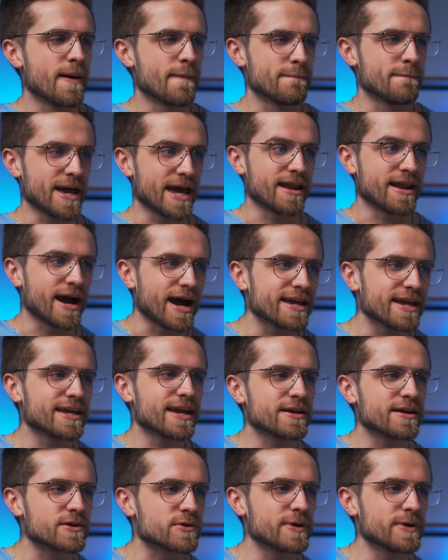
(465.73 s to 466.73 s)
man, I
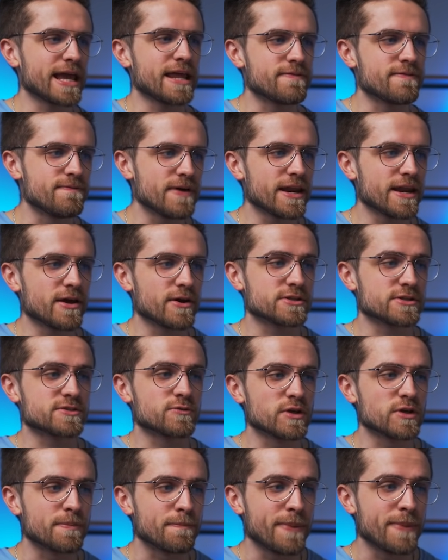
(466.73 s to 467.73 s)
can create videos
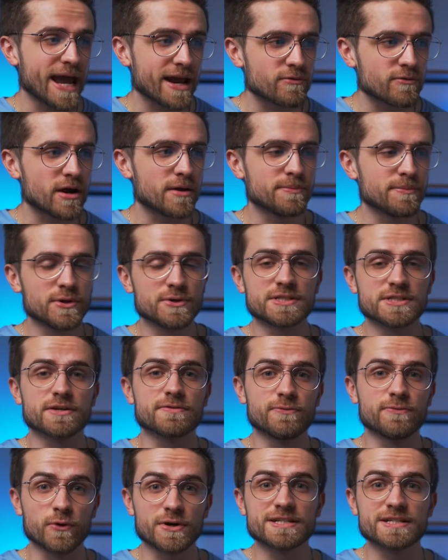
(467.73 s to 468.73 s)
with background music
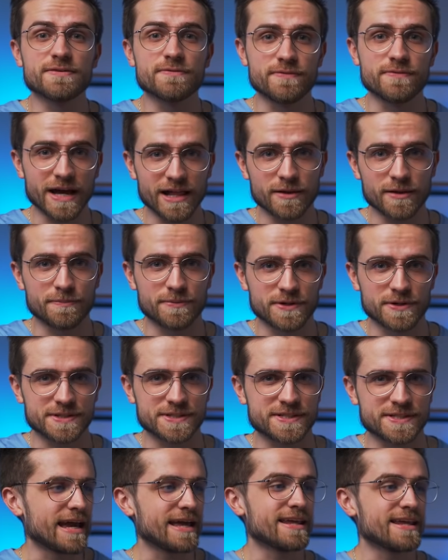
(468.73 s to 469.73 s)
for
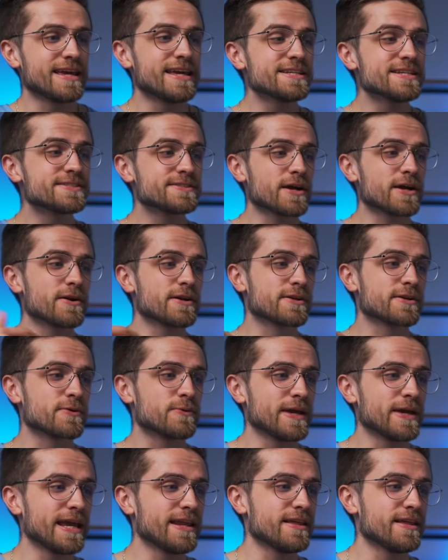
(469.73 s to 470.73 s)
developers. And he started
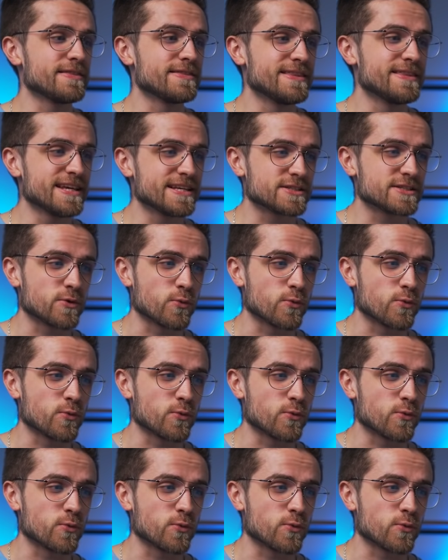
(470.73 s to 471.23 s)
creating this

> [Your assignment]: Omit the pictures, then give every record back exactly as it stands.

> [Result for this task]:
(465.73 s to 466.73 s)
man, I
(466.73 s to 467.73 s)
can create videos
(467.73 s to 468.73 s)
with background music
(468.73 s to 469.73 s)
for
(469.73 s to 470.73 s)
developers. And he started
(470.73 s to 471.23 s)
creating this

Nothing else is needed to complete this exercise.